El Pleno del Consejo de Seguridad Nuclear ha emitido un informe favorable, sujeto a condiciones, relativo a la renovación de la autorización de explotación de la central nuclear Almaraz (Cáceres), una medida que aplica a sus dos unidades hasta junio de 2030. La decisión tomada por el Pleno se fundamenta en la comprobación del correcto funcionamiento de las instalaciones y en el mantenimiento de un nivel de seguridad idóneo para dar continuidad a su operación, cumpliendo así con la solicitud de extensión de vida útil que las eléctricas propietarias Iberdrola, Endesa y Naturgy, asociadas en CNAT, acordaron realizar al finales de octubre del año pasado.
Para estas tres compañías, la prórroga implica ajustar sus planes de inversión y mantenimiento. La extensión conlleva costes adicionales en seguridad y operación, pero también permite prolongar la generación de ingresos en un momento de transición energética.

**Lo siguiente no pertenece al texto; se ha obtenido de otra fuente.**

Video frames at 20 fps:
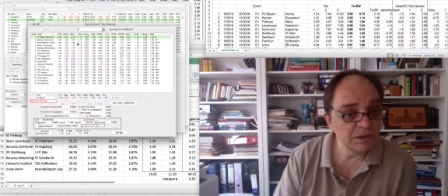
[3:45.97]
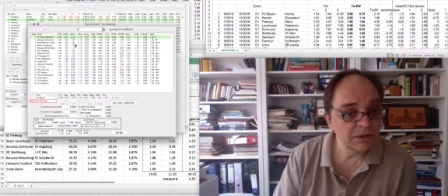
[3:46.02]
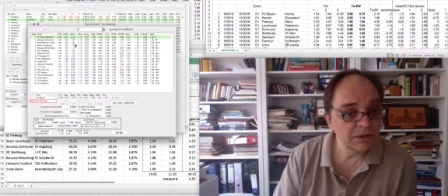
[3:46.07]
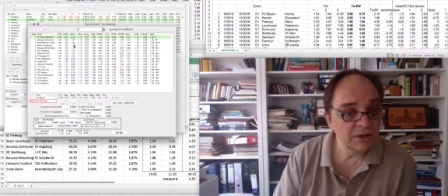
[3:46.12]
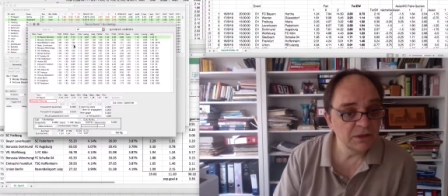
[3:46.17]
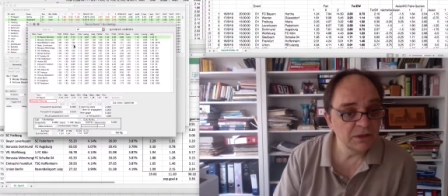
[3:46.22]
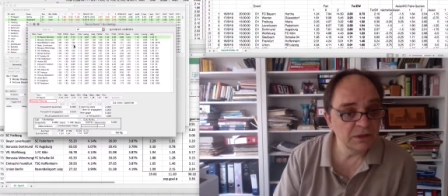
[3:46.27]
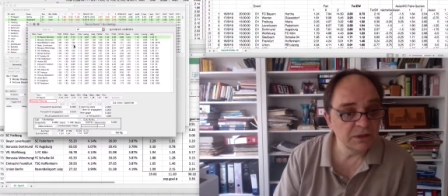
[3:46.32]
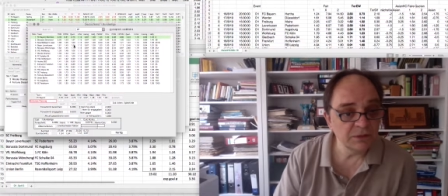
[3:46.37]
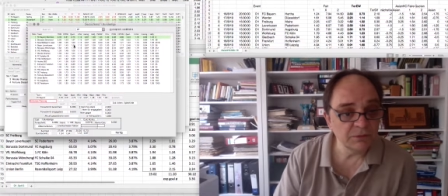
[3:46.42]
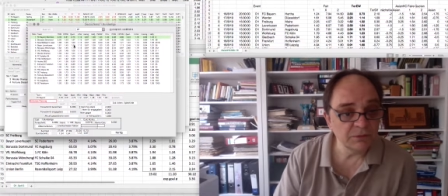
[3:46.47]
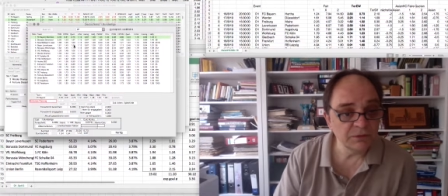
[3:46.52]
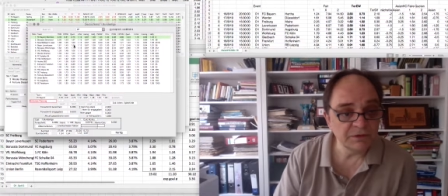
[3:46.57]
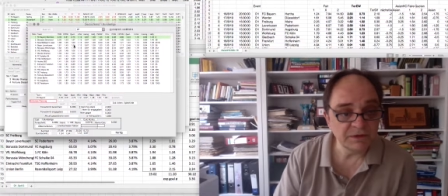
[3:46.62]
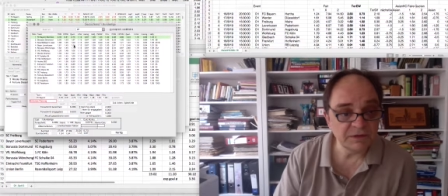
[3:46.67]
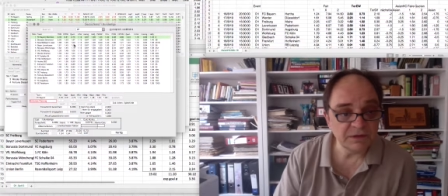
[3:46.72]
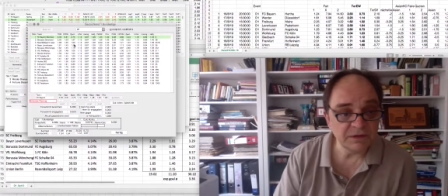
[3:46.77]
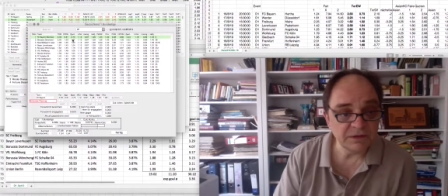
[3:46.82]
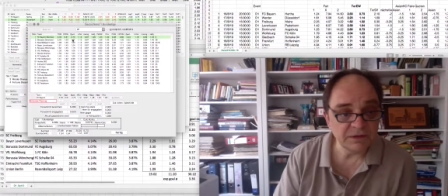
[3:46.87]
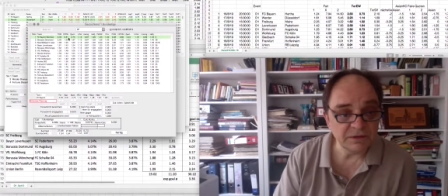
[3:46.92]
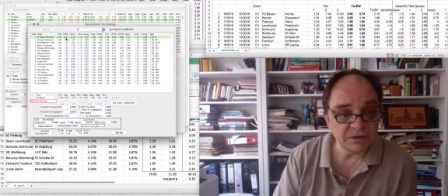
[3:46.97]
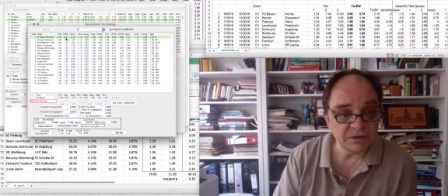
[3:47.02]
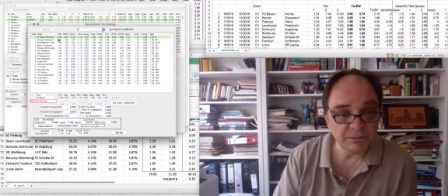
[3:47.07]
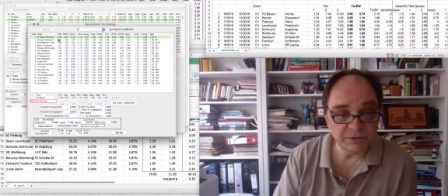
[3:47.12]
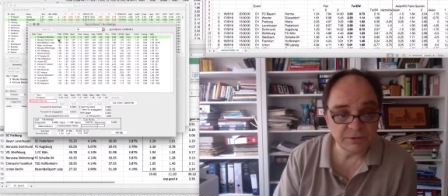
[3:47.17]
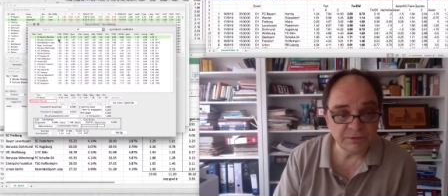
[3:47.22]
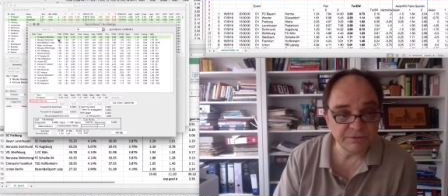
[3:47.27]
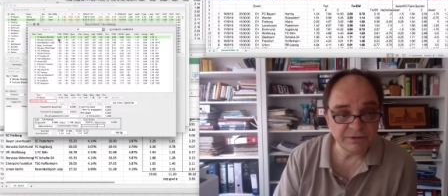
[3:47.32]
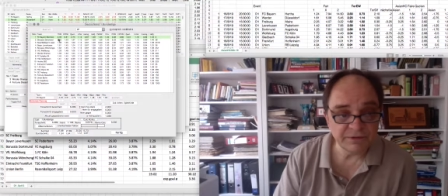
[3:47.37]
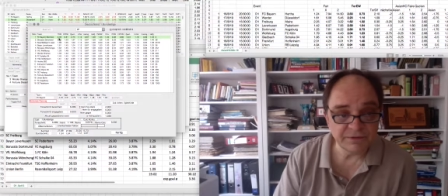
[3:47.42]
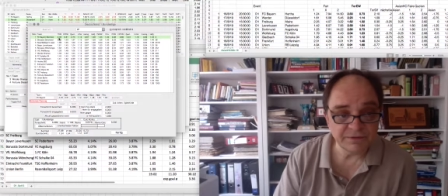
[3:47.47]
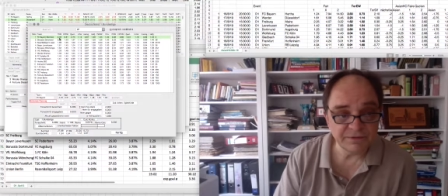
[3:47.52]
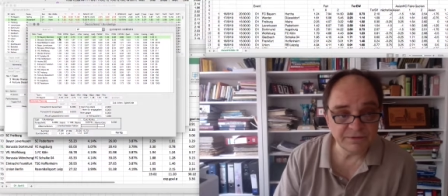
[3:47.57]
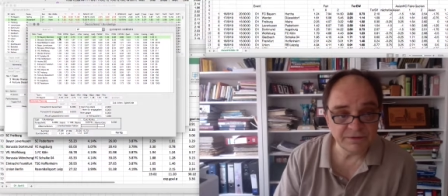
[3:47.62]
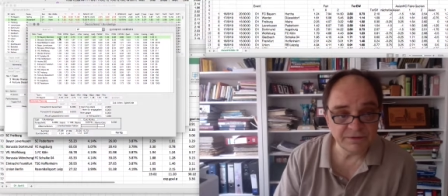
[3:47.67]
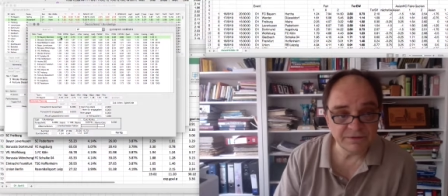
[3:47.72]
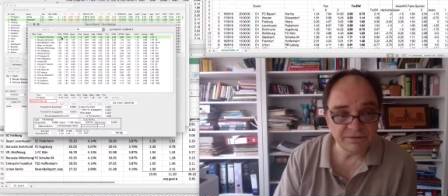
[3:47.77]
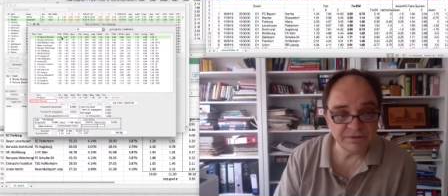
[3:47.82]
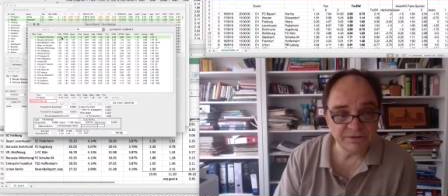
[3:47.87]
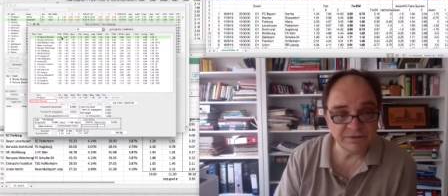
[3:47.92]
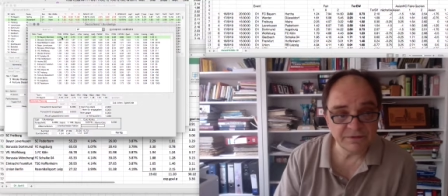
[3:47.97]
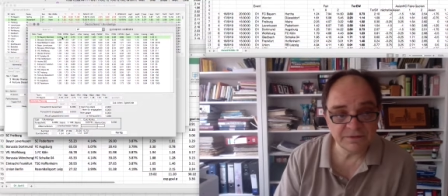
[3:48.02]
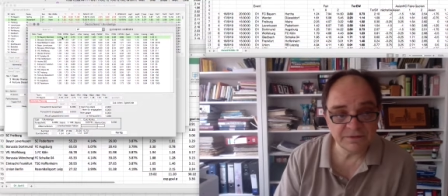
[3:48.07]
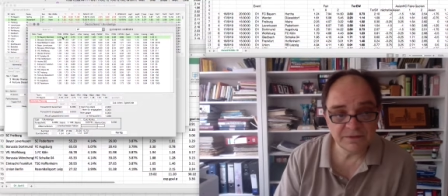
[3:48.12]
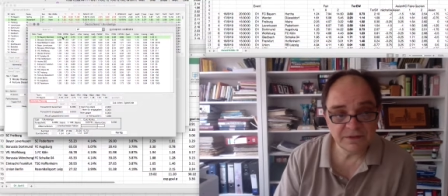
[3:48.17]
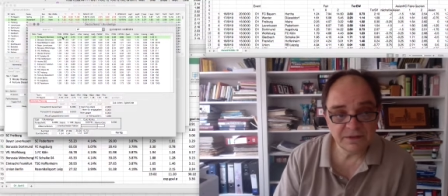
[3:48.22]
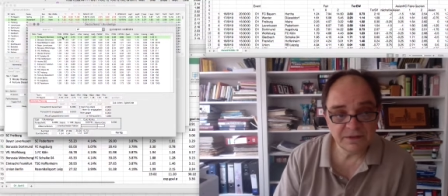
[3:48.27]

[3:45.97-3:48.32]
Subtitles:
what they did in previous seasons.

Siguiendo el procedimiento establecido, el MITECO estudiará el informe y toda la documentación que forma parte del expediente, antes de adoptar una decisión. El Gobierno dispondrá de un plazo de unos dos meses para conceder o denegar la ampliación de vida útil de la central. La decisión que tome el ejecutivo puede alterar de raíz el Plan Nacional Integrado de Energía y Clima (PNIEC) y en definitiva la estrategia energética de España.
La planta nuclear de Almaraz es la de mayor potencia instalada de España; produce aproximadamente el 7% de la electricidad del país y aporta unos 3.000 empleos directos e indirectos.